▶ TASK STATEMENT
What is needed is an exact reproduction of the lines in the records below, starting at the line with "[00:06:40.00]" and ending at the line with "[00:06:44.00]", both included, and nothing else; pictures stay out.

▶ EXTRACTED RECORDS
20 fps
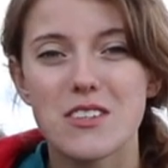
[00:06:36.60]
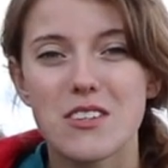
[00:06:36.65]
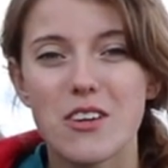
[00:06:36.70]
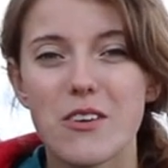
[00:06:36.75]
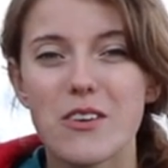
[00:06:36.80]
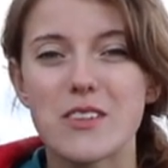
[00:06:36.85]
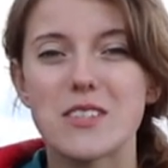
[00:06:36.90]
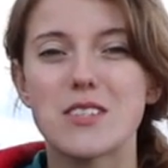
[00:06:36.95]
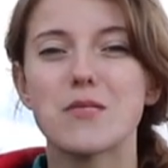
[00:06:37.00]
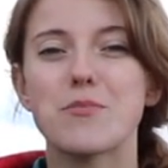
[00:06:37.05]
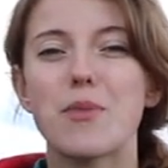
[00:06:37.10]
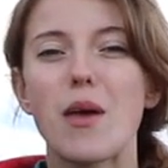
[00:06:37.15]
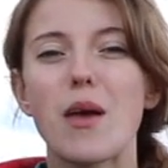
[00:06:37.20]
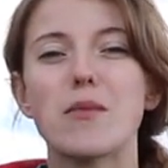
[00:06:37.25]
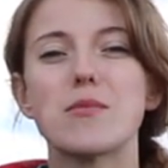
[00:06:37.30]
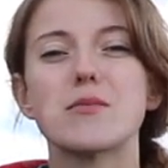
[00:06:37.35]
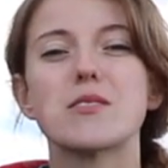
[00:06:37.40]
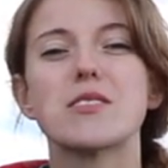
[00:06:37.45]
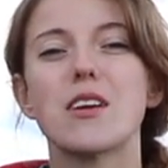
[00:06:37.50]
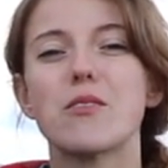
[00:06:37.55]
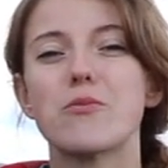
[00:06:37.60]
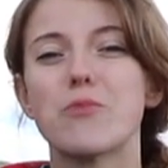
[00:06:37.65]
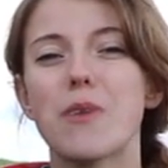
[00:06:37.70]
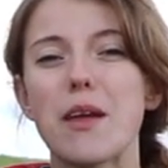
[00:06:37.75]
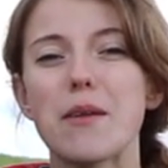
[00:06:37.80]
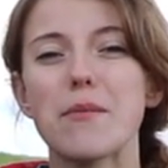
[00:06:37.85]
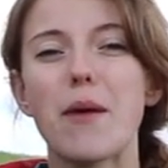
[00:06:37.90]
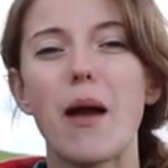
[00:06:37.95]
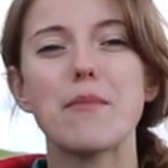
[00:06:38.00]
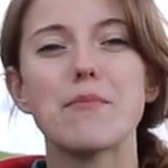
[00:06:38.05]
to do is to be able to
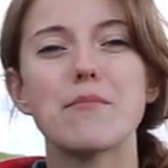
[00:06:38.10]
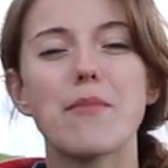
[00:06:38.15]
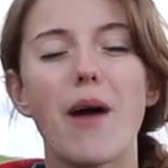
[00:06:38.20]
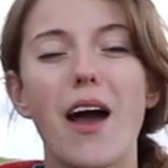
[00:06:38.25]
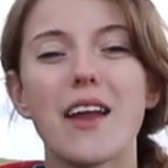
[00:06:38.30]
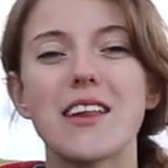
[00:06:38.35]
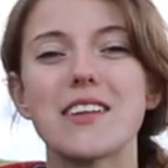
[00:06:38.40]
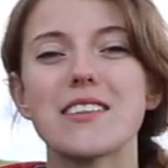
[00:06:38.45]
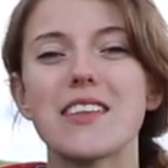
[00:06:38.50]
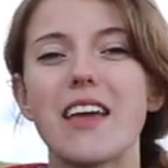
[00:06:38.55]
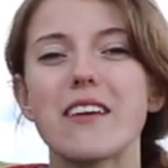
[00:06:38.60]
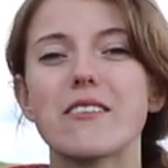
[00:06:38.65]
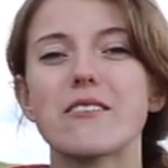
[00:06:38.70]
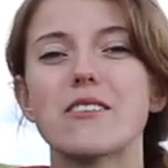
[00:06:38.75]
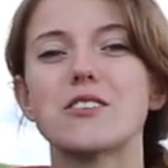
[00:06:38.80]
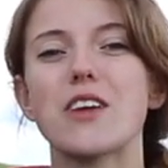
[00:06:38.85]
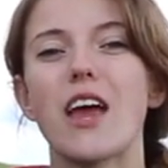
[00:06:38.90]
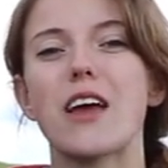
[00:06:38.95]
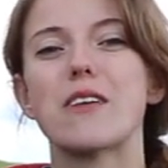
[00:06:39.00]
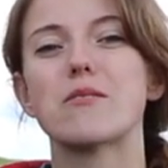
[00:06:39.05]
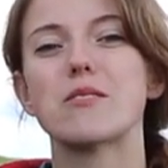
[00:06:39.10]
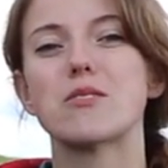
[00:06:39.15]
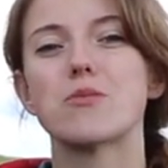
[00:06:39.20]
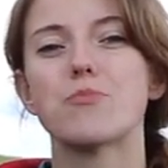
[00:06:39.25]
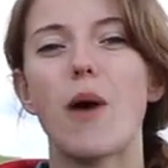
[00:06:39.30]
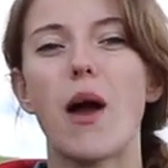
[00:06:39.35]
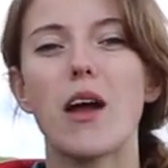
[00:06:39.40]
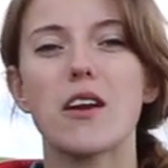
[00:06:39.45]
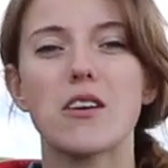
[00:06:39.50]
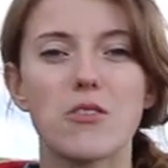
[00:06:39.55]
read my body language and
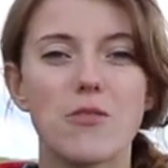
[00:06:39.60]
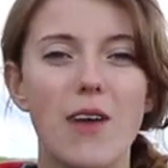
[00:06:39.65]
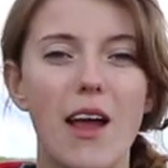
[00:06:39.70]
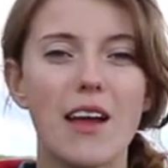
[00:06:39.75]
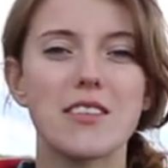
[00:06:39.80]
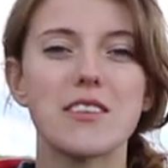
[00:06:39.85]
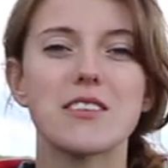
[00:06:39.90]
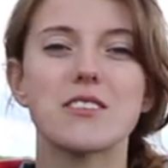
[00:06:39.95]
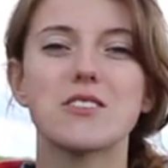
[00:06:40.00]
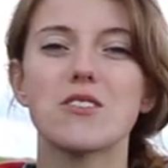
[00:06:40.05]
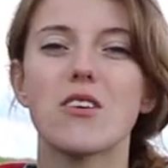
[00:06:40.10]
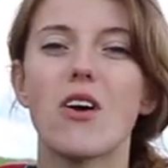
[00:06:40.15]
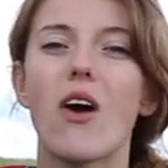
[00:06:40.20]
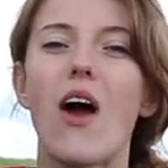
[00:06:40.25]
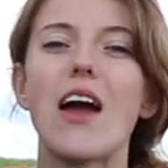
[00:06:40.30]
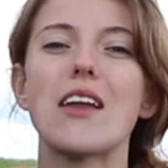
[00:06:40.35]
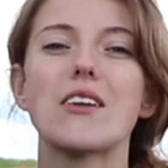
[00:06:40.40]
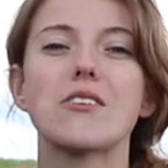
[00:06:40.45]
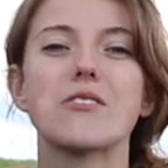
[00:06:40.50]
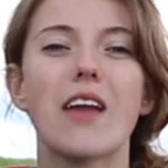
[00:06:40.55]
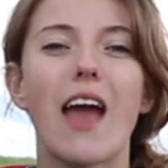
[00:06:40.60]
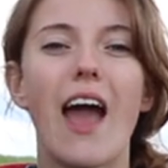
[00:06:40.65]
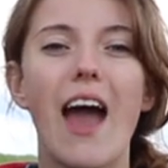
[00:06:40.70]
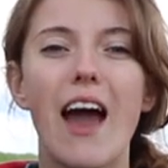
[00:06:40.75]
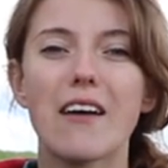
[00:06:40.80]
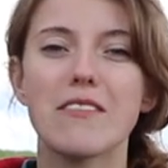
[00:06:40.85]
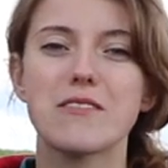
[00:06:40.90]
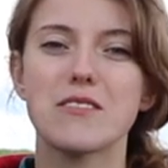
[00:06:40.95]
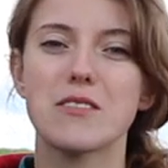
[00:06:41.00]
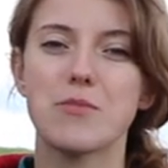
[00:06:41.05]
respond correctly so I don't
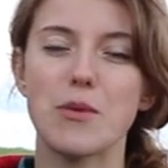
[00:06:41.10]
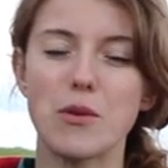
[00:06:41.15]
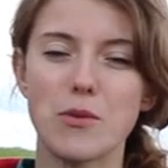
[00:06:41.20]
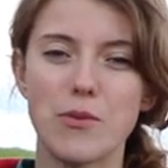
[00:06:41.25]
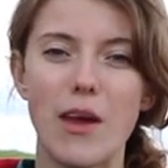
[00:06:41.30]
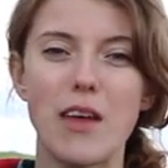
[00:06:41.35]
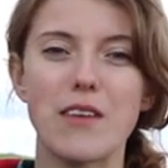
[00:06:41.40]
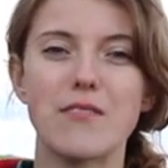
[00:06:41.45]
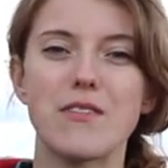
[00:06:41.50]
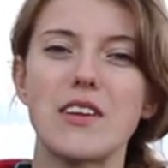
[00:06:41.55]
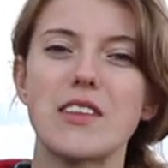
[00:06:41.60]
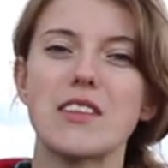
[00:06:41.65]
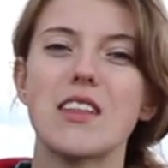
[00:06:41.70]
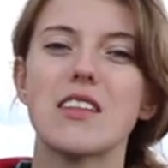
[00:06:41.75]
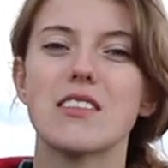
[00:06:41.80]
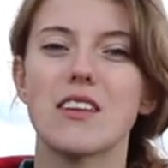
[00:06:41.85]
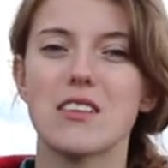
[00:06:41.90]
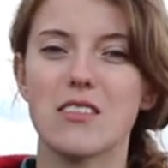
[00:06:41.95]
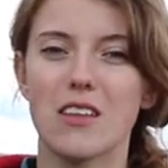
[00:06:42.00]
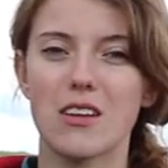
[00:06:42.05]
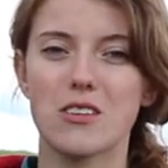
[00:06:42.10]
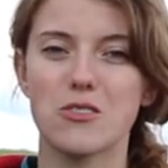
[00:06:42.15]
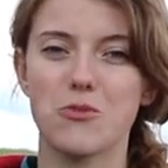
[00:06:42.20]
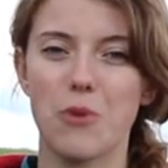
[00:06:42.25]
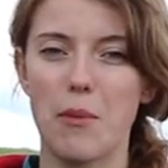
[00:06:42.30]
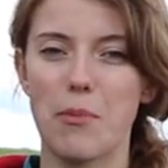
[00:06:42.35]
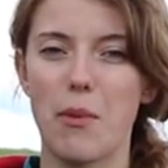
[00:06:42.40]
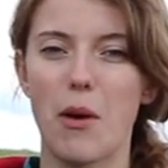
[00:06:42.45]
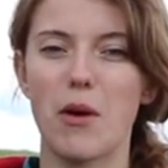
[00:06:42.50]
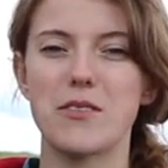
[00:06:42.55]
have to be waving the lunge
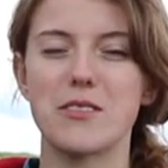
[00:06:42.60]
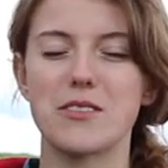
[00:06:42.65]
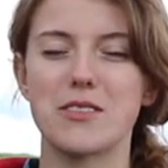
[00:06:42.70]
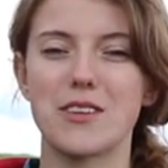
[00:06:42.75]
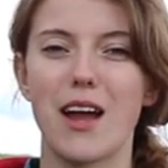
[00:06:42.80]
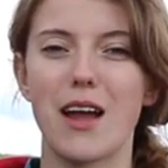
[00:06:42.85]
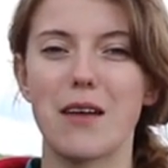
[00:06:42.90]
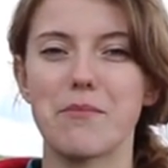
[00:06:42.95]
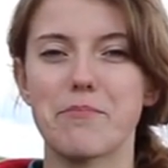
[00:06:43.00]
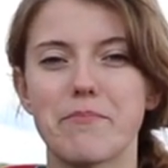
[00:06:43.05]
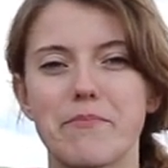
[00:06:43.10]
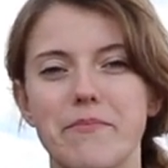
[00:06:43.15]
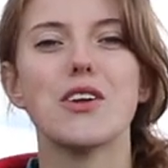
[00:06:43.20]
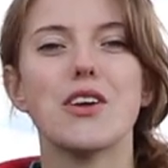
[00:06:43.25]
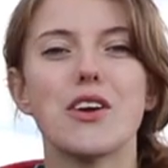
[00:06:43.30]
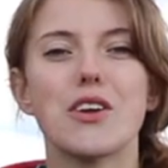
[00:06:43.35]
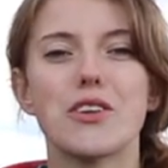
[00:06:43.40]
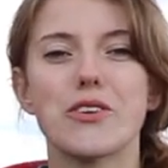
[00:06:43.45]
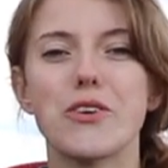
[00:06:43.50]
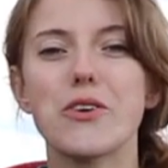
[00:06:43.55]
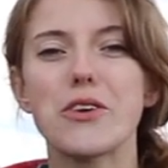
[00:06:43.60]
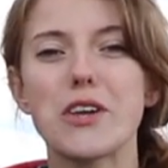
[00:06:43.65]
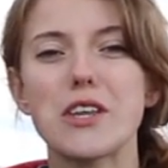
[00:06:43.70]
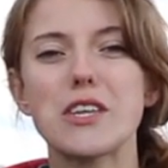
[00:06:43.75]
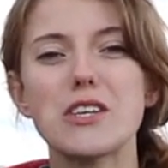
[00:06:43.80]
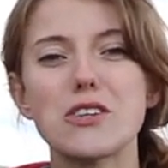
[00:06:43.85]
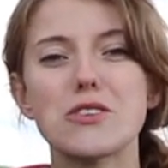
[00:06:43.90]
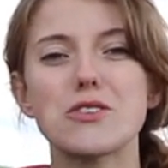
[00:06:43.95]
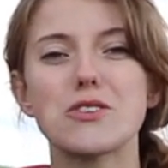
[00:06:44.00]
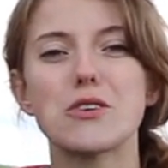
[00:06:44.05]
whip all the time. You can
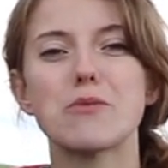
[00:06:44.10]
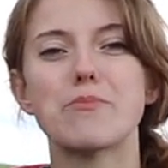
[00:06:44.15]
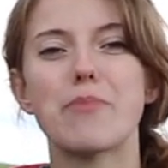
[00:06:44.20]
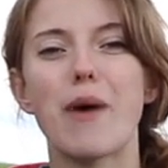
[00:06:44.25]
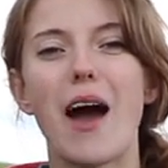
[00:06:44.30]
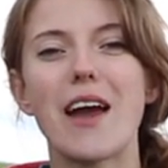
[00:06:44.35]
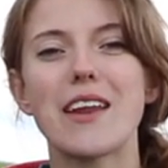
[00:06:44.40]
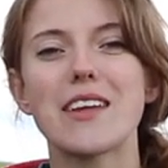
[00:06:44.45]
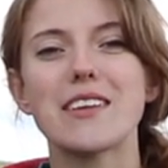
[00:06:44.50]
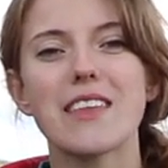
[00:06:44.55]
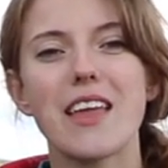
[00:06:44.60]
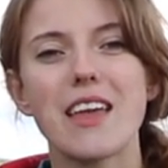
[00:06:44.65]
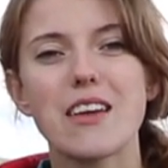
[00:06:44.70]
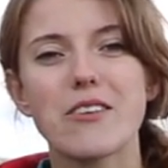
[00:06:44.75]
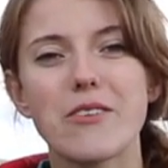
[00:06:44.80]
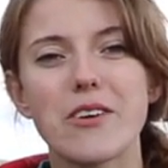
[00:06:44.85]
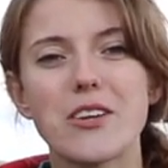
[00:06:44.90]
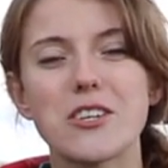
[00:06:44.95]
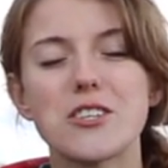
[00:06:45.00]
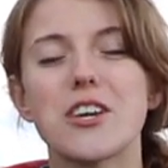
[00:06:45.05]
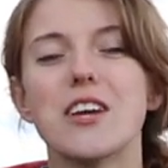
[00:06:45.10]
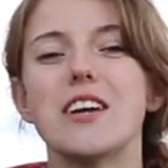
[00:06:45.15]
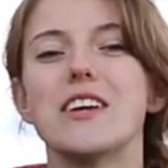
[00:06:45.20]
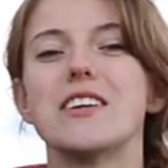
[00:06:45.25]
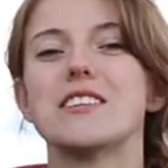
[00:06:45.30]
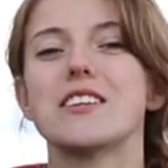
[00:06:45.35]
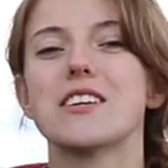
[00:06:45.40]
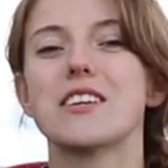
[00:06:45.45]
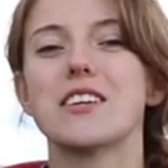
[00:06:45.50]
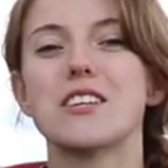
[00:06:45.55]
use your body language
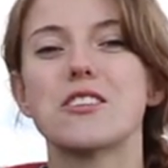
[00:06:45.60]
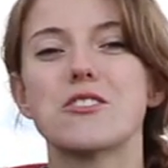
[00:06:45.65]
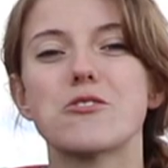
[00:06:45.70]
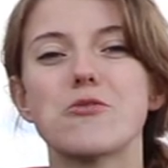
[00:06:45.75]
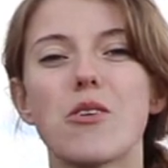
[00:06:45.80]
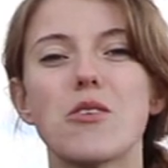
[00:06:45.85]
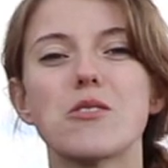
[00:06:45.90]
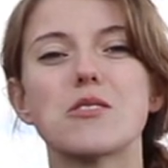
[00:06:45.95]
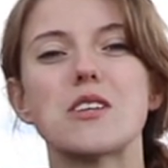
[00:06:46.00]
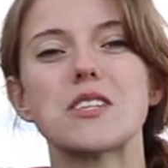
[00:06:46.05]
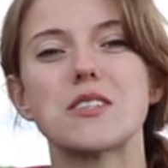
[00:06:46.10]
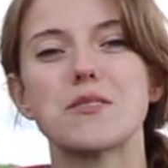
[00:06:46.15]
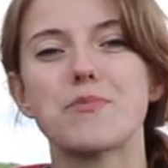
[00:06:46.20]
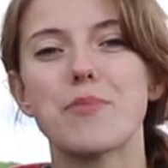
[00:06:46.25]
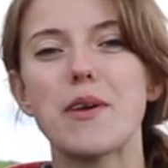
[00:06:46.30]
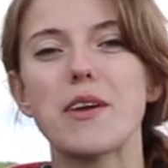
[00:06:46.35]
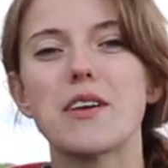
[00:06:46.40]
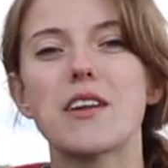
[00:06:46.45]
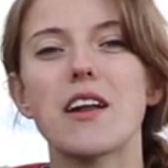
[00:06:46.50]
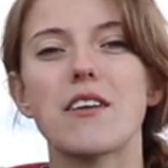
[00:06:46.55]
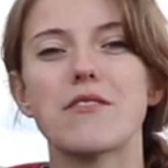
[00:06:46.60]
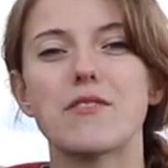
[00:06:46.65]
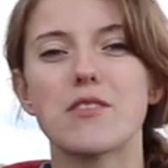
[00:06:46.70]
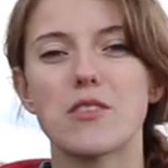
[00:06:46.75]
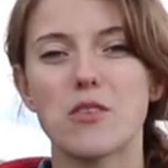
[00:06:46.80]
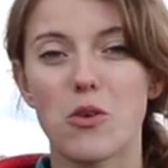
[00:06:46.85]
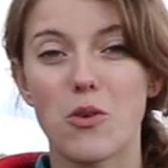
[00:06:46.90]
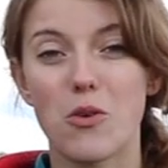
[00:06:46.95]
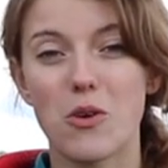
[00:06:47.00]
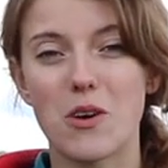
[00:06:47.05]
to control the speed of
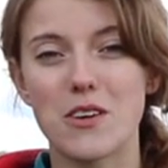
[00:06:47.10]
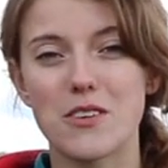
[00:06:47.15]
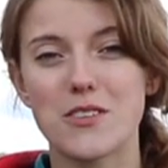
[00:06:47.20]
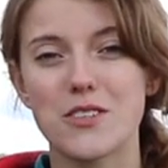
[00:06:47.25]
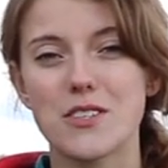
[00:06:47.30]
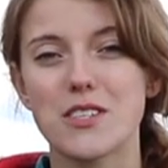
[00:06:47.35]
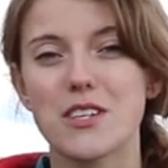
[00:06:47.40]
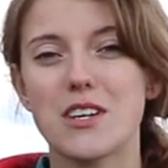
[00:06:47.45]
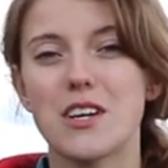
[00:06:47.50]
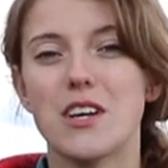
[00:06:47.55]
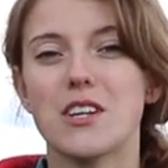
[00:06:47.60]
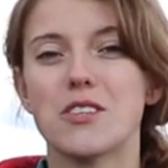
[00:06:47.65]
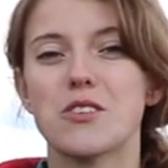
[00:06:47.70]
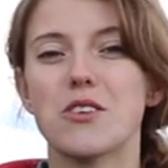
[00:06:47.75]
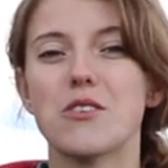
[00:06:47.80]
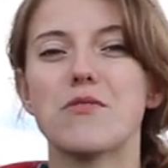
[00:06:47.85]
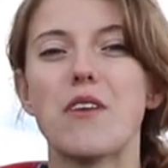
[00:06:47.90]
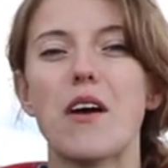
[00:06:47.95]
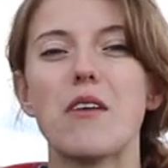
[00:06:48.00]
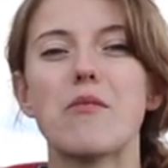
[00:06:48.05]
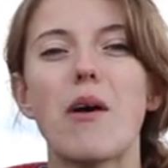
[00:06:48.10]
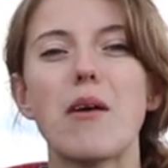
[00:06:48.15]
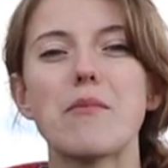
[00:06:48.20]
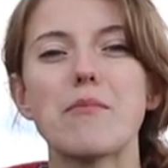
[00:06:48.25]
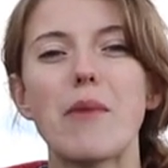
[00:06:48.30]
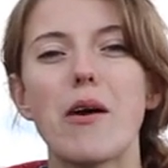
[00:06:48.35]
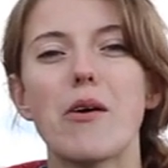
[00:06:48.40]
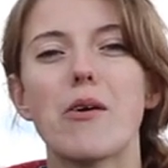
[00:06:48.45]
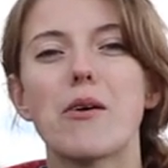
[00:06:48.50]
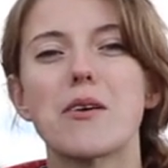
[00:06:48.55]
your horse. So if I want
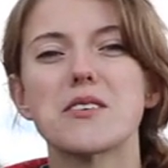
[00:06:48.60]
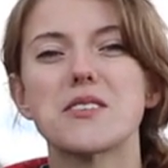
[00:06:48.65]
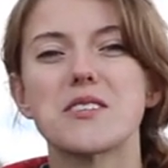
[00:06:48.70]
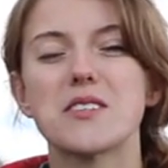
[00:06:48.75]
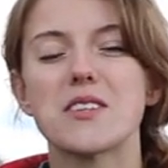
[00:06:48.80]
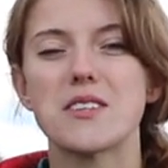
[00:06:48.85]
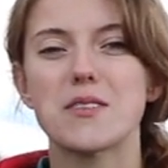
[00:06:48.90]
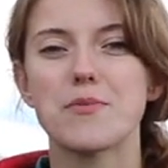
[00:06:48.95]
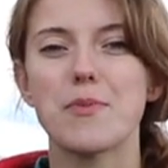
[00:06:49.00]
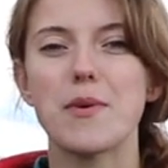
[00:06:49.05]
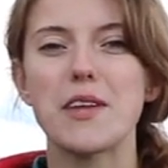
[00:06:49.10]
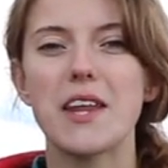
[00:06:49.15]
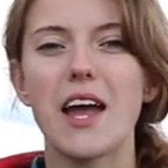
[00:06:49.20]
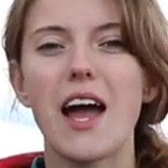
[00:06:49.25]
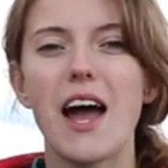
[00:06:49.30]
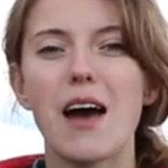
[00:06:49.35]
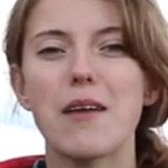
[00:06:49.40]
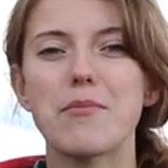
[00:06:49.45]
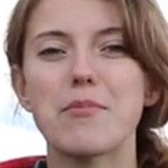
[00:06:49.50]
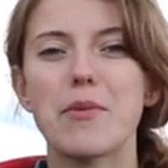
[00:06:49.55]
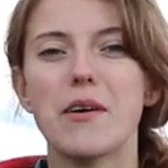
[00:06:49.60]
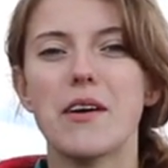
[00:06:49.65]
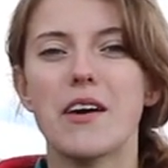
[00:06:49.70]
my horse to speed up,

▶ TASK ANSWER
[00:06:40.00]
[00:06:40.05]
[00:06:40.10]
[00:06:40.15]
[00:06:40.20]
[00:06:40.25]
[00:06:40.30]
[00:06:40.35]
[00:06:40.40]
[00:06:40.45]
[00:06:40.50]
[00:06:40.55]
[00:06:40.60]
[00:06:40.65]
[00:06:40.70]
[00:06:40.75]
[00:06:40.80]
[00:06:40.85]
[00:06:40.90]
[00:06:40.95]
[00:06:41.00]
[00:06:41.05]
respond correctly so I don't
[00:06:41.10]
[00:06:41.15]
[00:06:41.20]
[00:06:41.25]
[00:06:41.30]
[00:06:41.35]
[00:06:41.40]
[00:06:41.45]
[00:06:41.50]
[00:06:41.55]
[00:06:41.60]
[00:06:41.65]
[00:06:41.70]
[00:06:41.75]
[00:06:41.80]
[00:06:41.85]
[00:06:41.90]
[00:06:41.95]
[00:06:42.00]
[00:06:42.05]
[00:06:42.10]
[00:06:42.15]
[00:06:42.20]
[00:06:42.25]
[00:06:42.30]
[00:06:42.35]
[00:06:42.40]
[00:06:42.45]
[00:06:42.50]
[00:06:42.55]
have to be waving the lunge
[00:06:42.60]
[00:06:42.65]
[00:06:42.70]
[00:06:42.75]
[00:06:42.80]
[00:06:42.85]
[00:06:42.90]
[00:06:42.95]
[00:06:43.00]
[00:06:43.05]
[00:06:43.10]
[00:06:43.15]
[00:06:43.20]
[00:06:43.25]
[00:06:43.30]
[00:06:43.35]
[00:06:43.40]
[00:06:43.45]
[00:06:43.50]
[00:06:43.55]
[00:06:43.60]
[00:06:43.65]
[00:06:43.70]
[00:06:43.75]
[00:06:43.80]
[00:06:43.85]
[00:06:43.90]
[00:06:43.95]
[00:06:44.00]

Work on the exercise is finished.